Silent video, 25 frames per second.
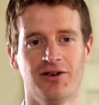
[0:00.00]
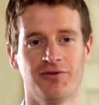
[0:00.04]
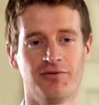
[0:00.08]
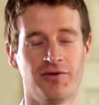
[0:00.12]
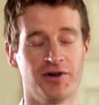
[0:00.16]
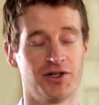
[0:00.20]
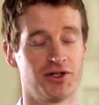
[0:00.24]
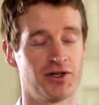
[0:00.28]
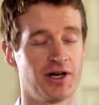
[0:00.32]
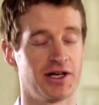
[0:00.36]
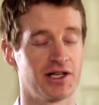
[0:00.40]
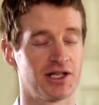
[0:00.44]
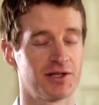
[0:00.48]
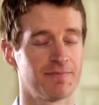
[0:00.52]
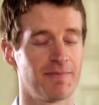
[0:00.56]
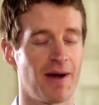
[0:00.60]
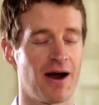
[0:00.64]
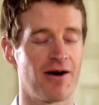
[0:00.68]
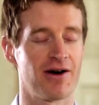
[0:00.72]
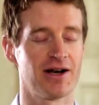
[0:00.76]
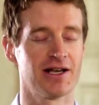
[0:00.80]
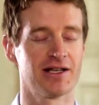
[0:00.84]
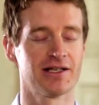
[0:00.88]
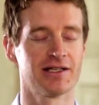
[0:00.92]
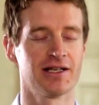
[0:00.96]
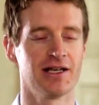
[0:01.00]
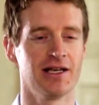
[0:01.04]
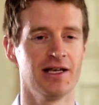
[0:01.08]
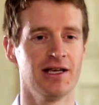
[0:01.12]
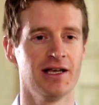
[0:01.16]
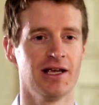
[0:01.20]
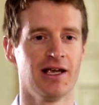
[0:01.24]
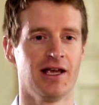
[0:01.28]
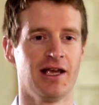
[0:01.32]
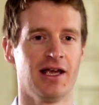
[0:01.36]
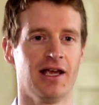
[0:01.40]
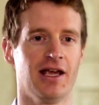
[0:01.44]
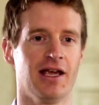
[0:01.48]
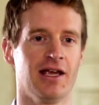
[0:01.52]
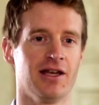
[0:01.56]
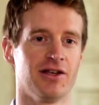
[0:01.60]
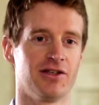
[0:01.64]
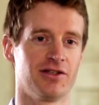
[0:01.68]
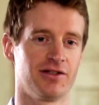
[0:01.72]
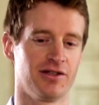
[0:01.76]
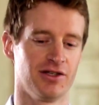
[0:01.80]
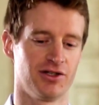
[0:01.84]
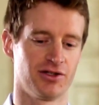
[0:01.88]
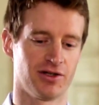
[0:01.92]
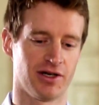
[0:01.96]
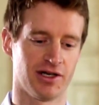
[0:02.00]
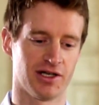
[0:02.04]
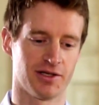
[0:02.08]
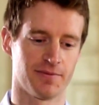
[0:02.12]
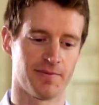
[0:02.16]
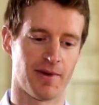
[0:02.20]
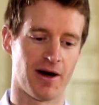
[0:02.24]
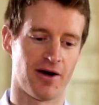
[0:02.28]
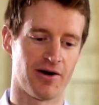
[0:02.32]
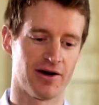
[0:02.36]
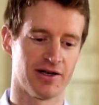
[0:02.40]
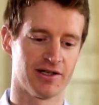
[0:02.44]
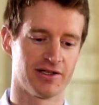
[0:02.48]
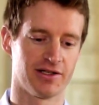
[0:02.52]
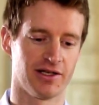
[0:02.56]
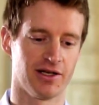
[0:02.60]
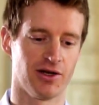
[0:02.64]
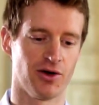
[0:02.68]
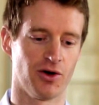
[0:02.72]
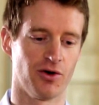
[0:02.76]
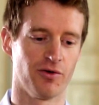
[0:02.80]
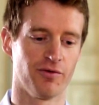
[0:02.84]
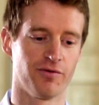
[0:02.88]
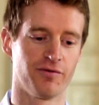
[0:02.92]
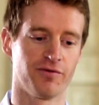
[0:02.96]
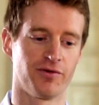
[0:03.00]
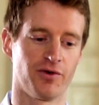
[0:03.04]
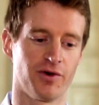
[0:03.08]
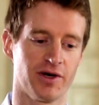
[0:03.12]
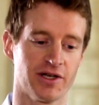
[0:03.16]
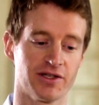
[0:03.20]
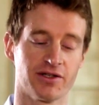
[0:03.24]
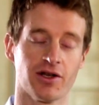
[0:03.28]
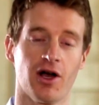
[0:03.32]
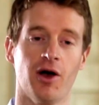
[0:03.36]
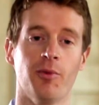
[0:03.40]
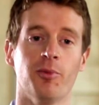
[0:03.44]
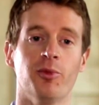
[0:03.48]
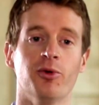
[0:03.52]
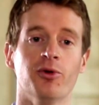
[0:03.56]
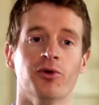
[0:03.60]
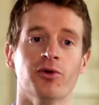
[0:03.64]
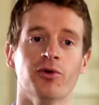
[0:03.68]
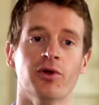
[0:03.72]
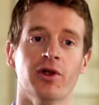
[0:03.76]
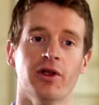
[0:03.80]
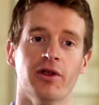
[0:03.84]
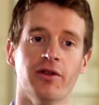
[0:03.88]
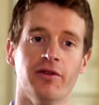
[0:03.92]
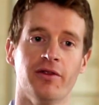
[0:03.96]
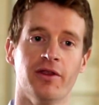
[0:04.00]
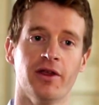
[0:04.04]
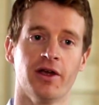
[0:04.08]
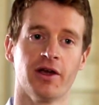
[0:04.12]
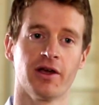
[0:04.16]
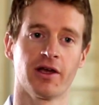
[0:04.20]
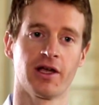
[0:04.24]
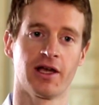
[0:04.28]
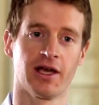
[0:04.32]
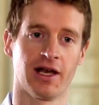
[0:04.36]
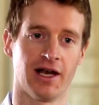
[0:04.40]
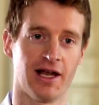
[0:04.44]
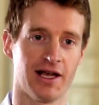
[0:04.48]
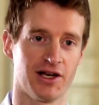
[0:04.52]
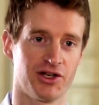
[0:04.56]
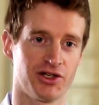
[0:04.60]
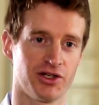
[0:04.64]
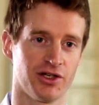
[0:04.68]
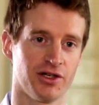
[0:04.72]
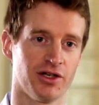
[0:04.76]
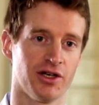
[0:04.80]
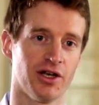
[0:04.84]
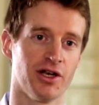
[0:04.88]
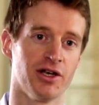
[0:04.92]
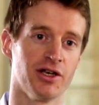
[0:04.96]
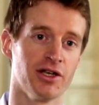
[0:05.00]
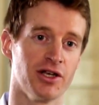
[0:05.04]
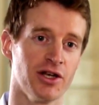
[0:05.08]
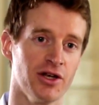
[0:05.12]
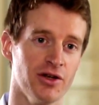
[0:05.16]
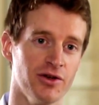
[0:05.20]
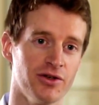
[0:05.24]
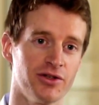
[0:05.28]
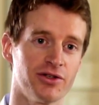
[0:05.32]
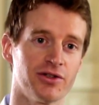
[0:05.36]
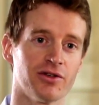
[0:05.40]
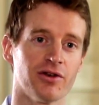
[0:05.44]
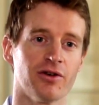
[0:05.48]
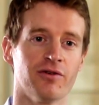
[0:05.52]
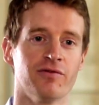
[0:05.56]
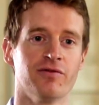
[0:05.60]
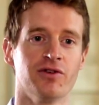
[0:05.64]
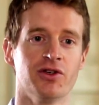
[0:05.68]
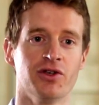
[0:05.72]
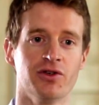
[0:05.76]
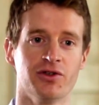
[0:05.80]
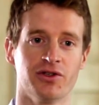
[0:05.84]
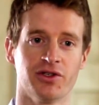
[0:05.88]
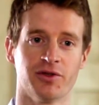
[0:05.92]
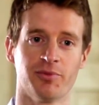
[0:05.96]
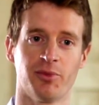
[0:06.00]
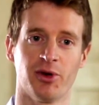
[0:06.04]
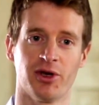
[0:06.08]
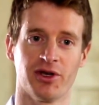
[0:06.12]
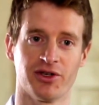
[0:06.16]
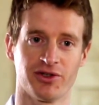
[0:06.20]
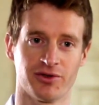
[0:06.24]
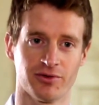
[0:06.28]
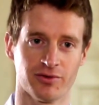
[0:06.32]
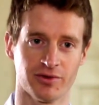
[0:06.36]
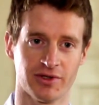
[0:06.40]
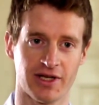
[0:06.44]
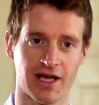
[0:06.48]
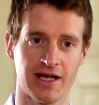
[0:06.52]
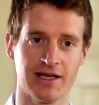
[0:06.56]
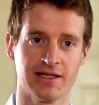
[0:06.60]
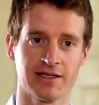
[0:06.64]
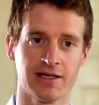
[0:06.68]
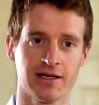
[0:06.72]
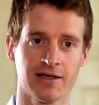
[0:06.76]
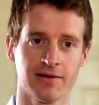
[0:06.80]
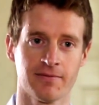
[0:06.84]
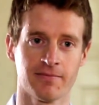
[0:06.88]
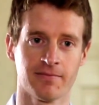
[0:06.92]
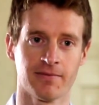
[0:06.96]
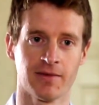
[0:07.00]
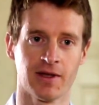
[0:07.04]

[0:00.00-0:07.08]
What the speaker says: For transparency, it's the transparency of, for example, the collection and use of users' personal data,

**PROBLEM TO WORK ON**: From the first record above to the last, output each one exactly and omit the pictures.

**TASK RESULT**:
Silent video, 25 frames per second.
[0:00.00]
[0:00.04]
[0:00.08]
[0:00.12]
[0:00.16]
[0:00.20]
[0:00.24]
[0:00.28]
[0:00.32]
[0:00.36]
[0:00.40]
[0:00.44]
[0:00.48]
[0:00.52]
[0:00.56]
[0:00.60]
[0:00.64]
[0:00.68]
[0:00.72]
[0:00.76]
[0:00.80]
[0:00.84]
[0:00.88]
[0:00.92]
[0:00.96]
[0:01.00]
[0:01.04]
[0:01.08]
[0:01.12]
[0:01.16]
[0:01.20]
[0:01.24]
[0:01.28]
[0:01.32]
[0:01.36]
[0:01.40]
[0:01.44]
[0:01.48]
[0:01.52]
[0:01.56]
[0:01.60]
[0:01.64]
[0:01.68]
[0:01.72]
[0:01.76]
[0:01.80]
[0:01.84]
[0:01.88]
[0:01.92]
[0:01.96]
[0:02.00]
[0:02.04]
[0:02.08]
[0:02.12]
[0:02.16]
[0:02.20]
[0:02.24]
[0:02.28]
[0:02.32]
[0:02.36]
[0:02.40]
[0:02.44]
[0:02.48]
[0:02.52]
[0:02.56]
[0:02.60]
[0:02.64]
[0:02.68]
[0:02.72]
[0:02.76]
[0:02.80]
[0:02.84]
[0:02.88]
[0:02.92]
[0:02.96]
[0:03.00]
[0:03.04]
[0:03.08]
[0:03.12]
[0:03.16]
[0:03.20]
[0:03.24]
[0:03.28]
[0:03.32]
[0:03.36]
[0:03.40]
[0:03.44]
[0:03.48]
[0:03.52]
[0:03.56]
[0:03.60]
[0:03.64]
[0:03.68]
[0:03.72]
[0:03.76]
[0:03.80]
[0:03.84]
[0:03.88]
[0:03.92]
[0:03.96]
[0:04.00]
[0:04.04]
[0:04.08]
[0:04.12]
[0:04.16]
[0:04.20]
[0:04.24]
[0:04.28]
[0:04.32]
[0:04.36]
[0:04.40]
[0:04.44]
[0:04.48]
[0:04.52]
[0:04.56]
[0:04.60]
[0:04.64]
[0:04.68]
[0:04.72]
[0:04.76]
[0:04.80]
[0:04.84]
[0:04.88]
[0:04.92]
[0:04.96]
[0:05.00]
[0:05.04]
[0:05.08]
[0:05.12]
[0:05.16]
[0:05.20]
[0:05.24]
[0:05.28]
[0:05.32]
[0:05.36]
[0:05.40]
[0:05.44]
[0:05.48]
[0:05.52]
[0:05.56]
[0:05.60]
[0:05.64]
[0:05.68]
[0:05.72]
[0:05.76]
[0:05.80]
[0:05.84]
[0:05.88]
[0:05.92]
[0:05.96]
[0:06.00]
[0:06.04]
[0:06.08]
[0:06.12]
[0:06.16]
[0:06.20]
[0:06.24]
[0:06.28]
[0:06.32]
[0:06.36]
[0:06.40]
[0:06.44]
[0:06.48]
[0:06.52]
[0:06.56]
[0:06.60]
[0:06.64]
[0:06.68]
[0:06.72]
[0:06.76]
[0:06.80]
[0:06.84]
[0:06.88]
[0:06.92]
[0:06.96]
[0:07.00]
[0:07.04]

[0:00.00-0:07.08]
What the speaker says: For transparency, it's the transparency of, for example, the collection and use of users' personal data,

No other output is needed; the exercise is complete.